_GOAL OF THE EXERCISE_
Every line of the data below is to be given again as it appears, with the images removed.

_RECORDS PROVIDED_
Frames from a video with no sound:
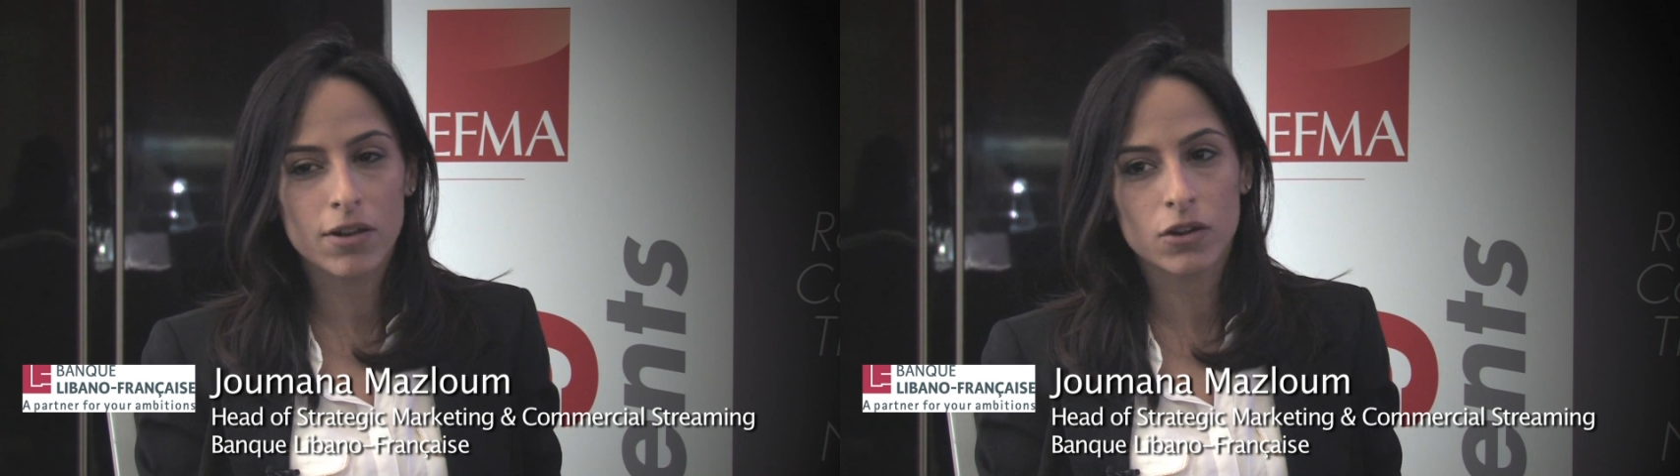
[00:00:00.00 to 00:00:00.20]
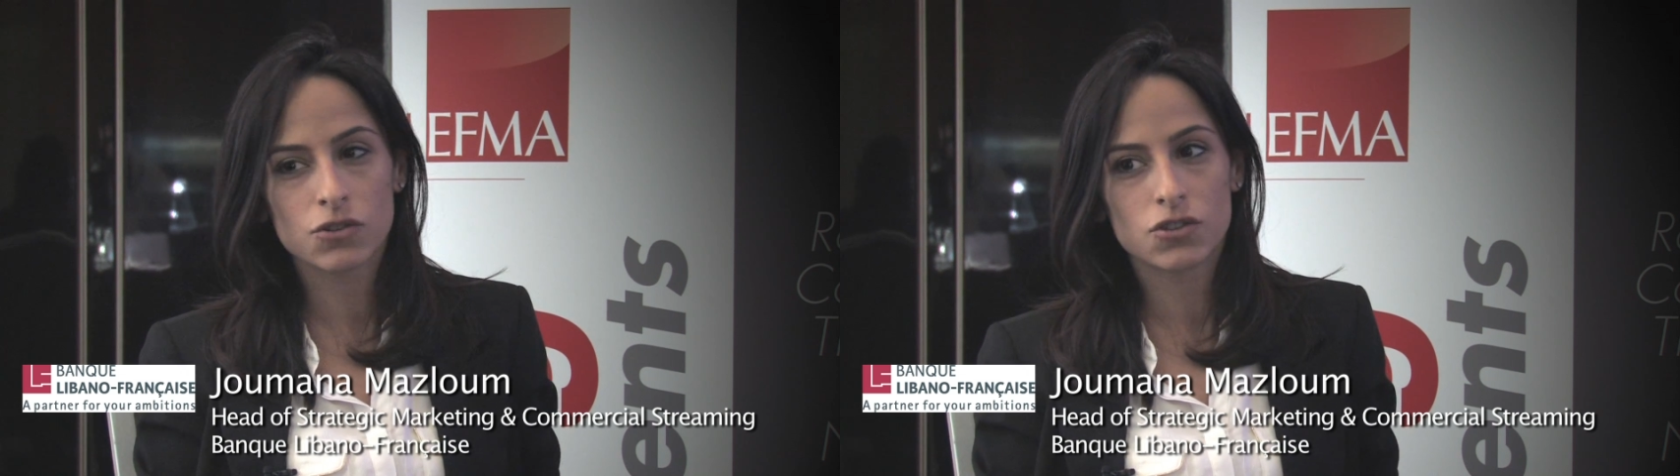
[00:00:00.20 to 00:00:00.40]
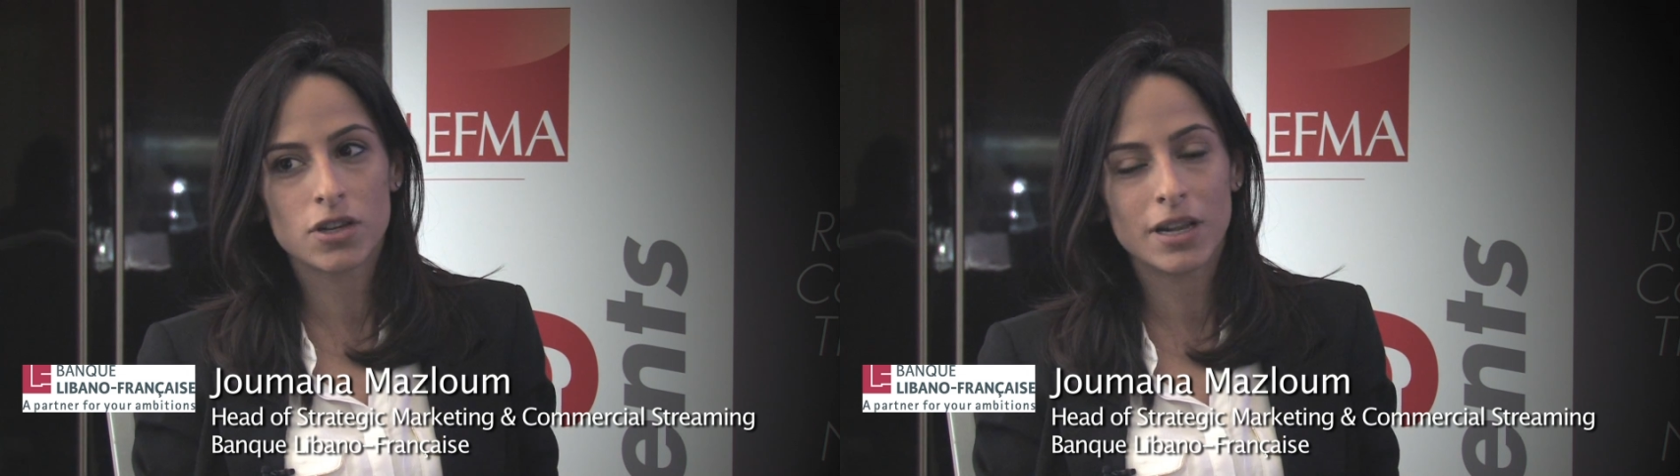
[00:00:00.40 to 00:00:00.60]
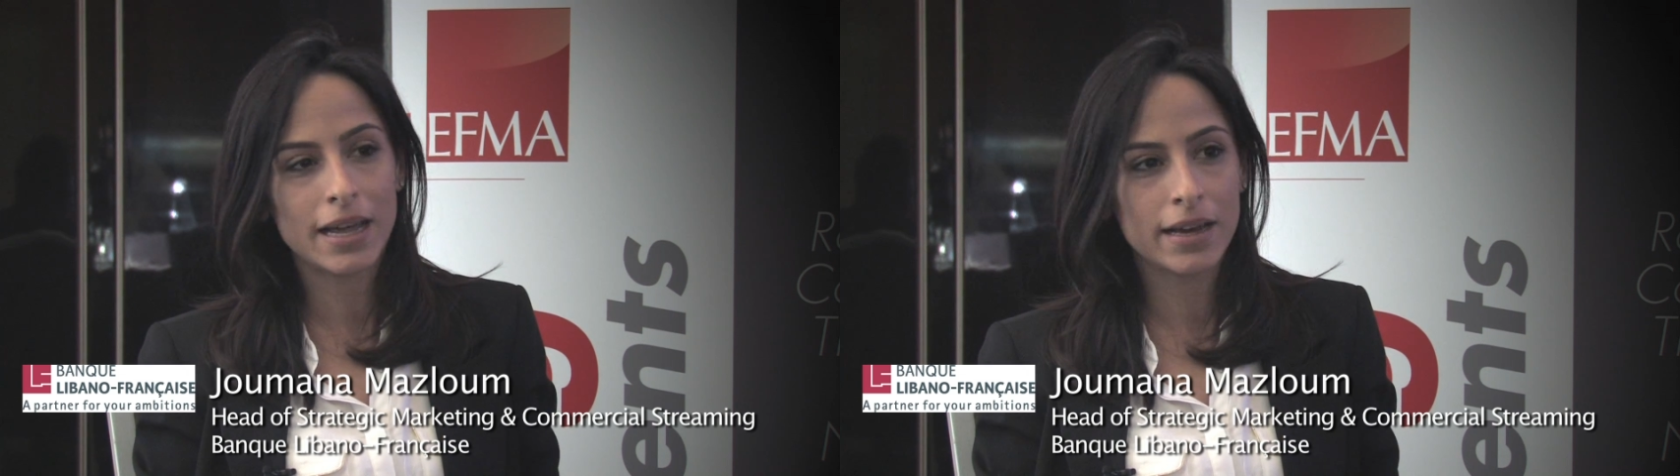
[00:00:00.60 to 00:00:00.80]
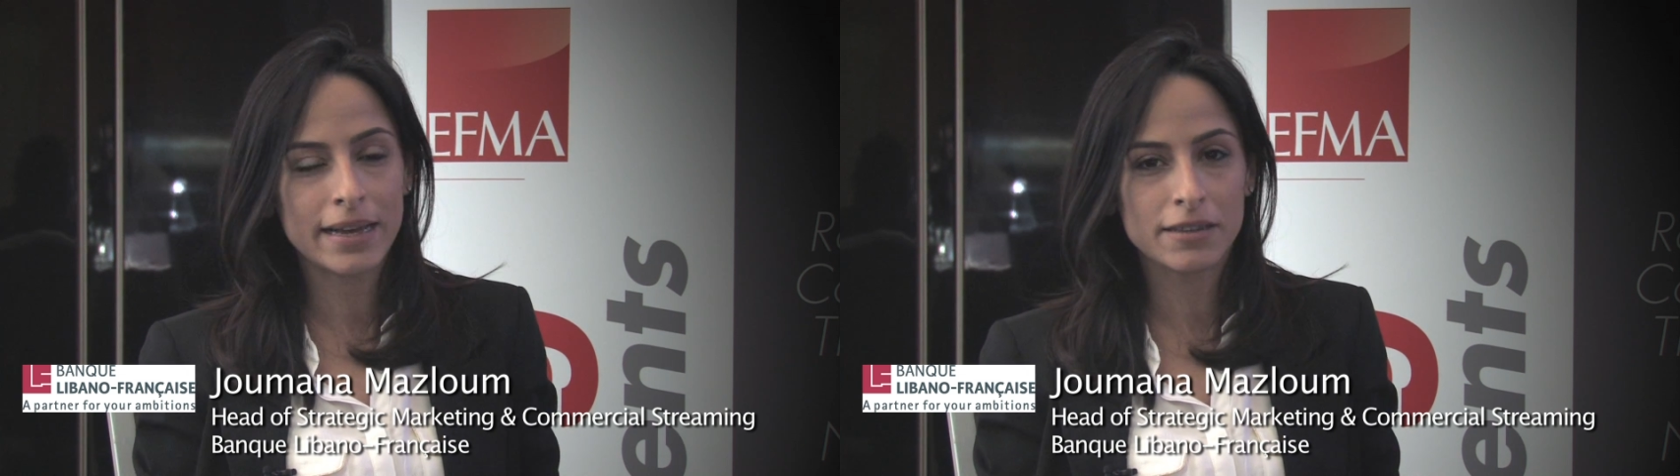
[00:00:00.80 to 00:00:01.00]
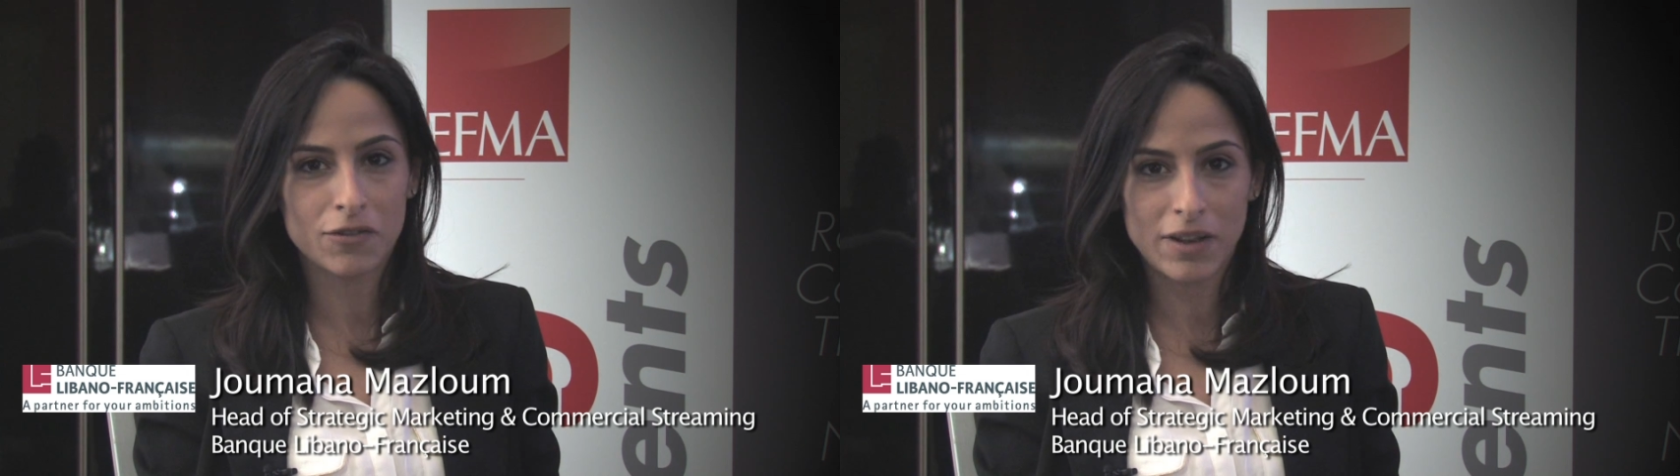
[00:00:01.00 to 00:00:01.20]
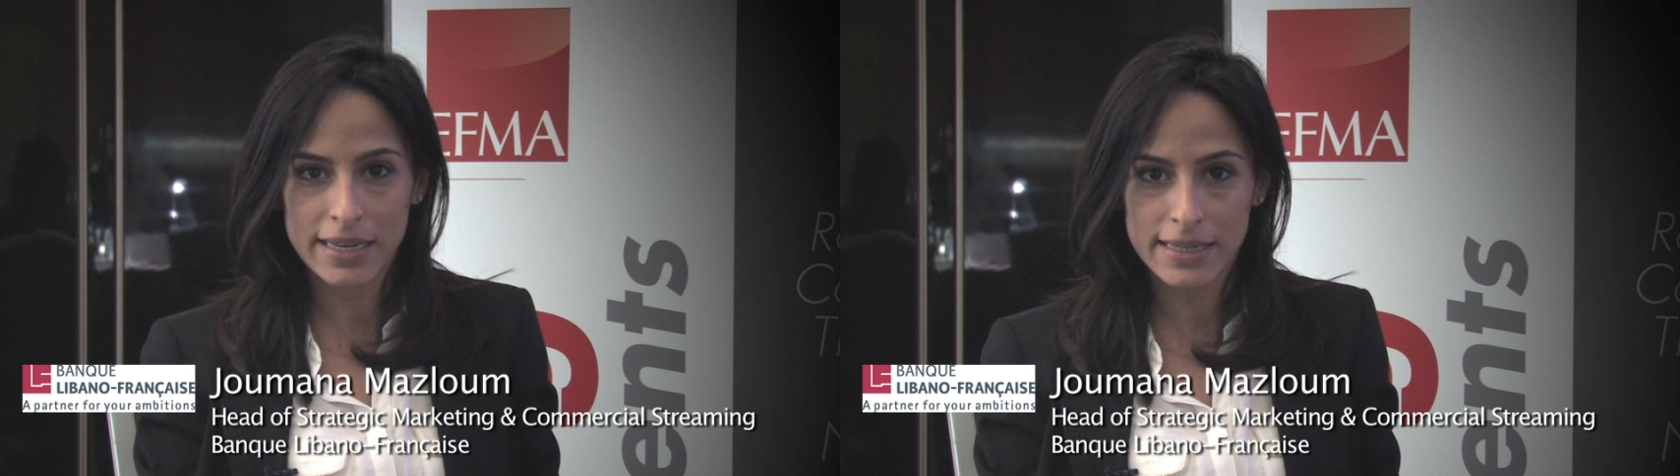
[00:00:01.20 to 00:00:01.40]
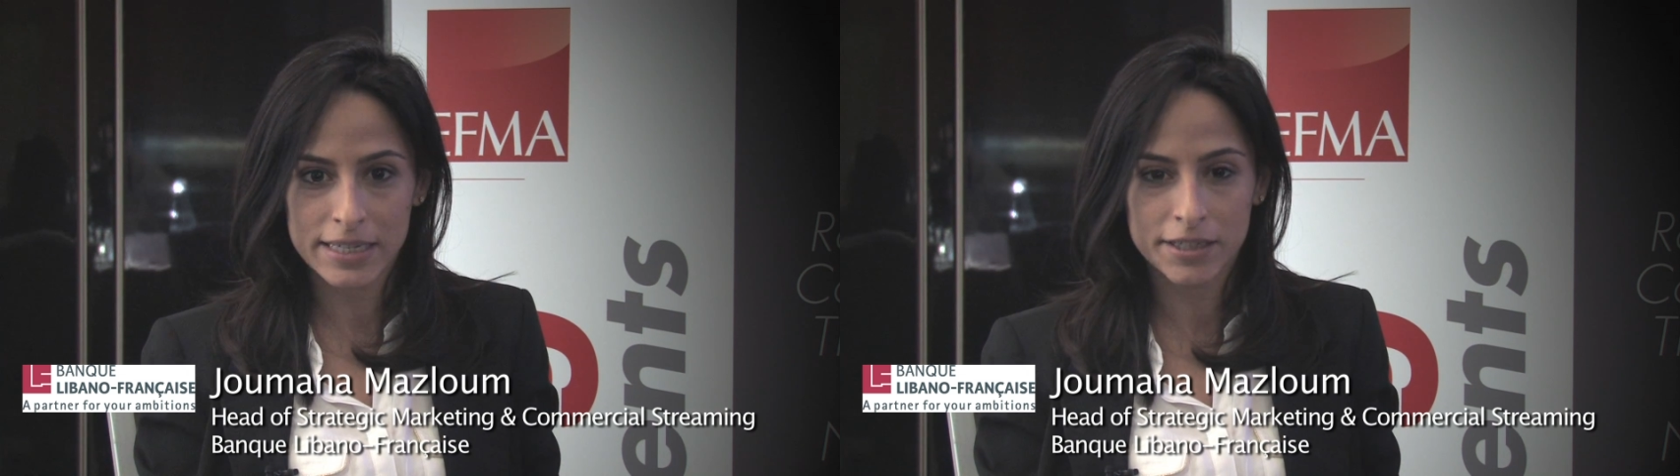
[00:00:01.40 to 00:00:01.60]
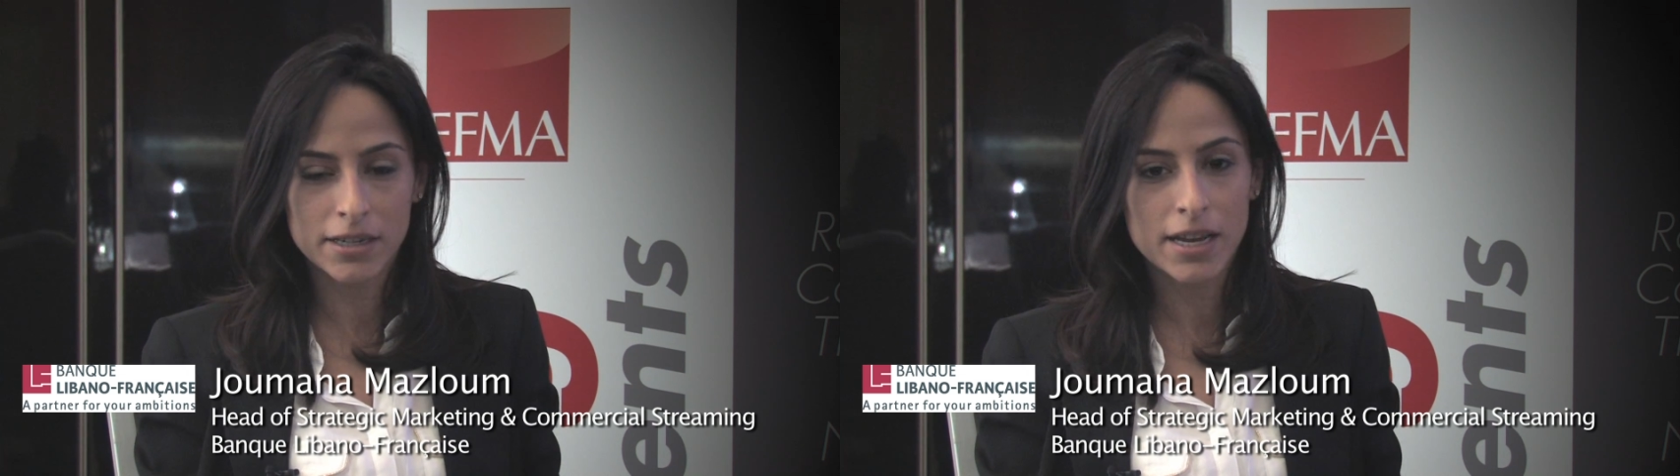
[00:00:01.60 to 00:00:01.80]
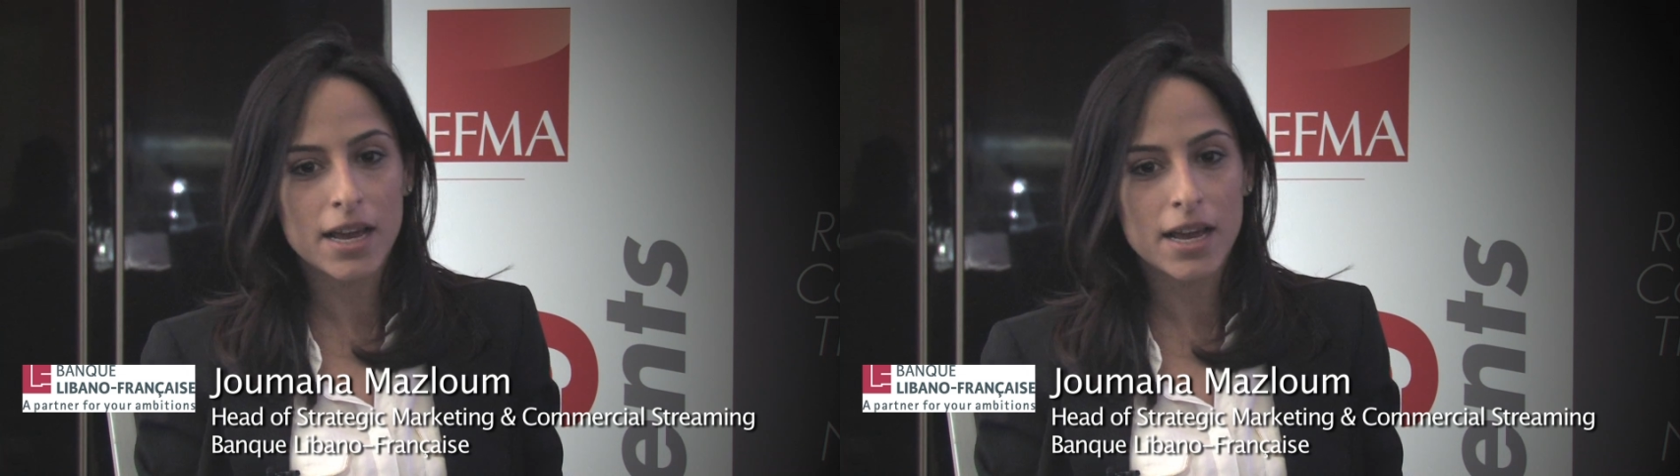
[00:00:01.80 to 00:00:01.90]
launched at the end of last year.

_ANSWER SPACE_
Frames from a video with no sound:
[00:00:00.00 to 00:00:00.20]
[00:00:00.20 to 00:00:00.40]
[00:00:00.40 to 00:00:00.60]
[00:00:00.60 to 00:00:00.80]
[00:00:00.80 to 00:00:01.00]
[00:00:01.00 to 00:00:01.20]
[00:00:01.20 to 00:00:01.40]
[00:00:01.40 to 00:00:01.60]
[00:00:01.60 to 00:00:01.80]
[00:00:01.80 to 00:00:01.90]
launched at the end of last year.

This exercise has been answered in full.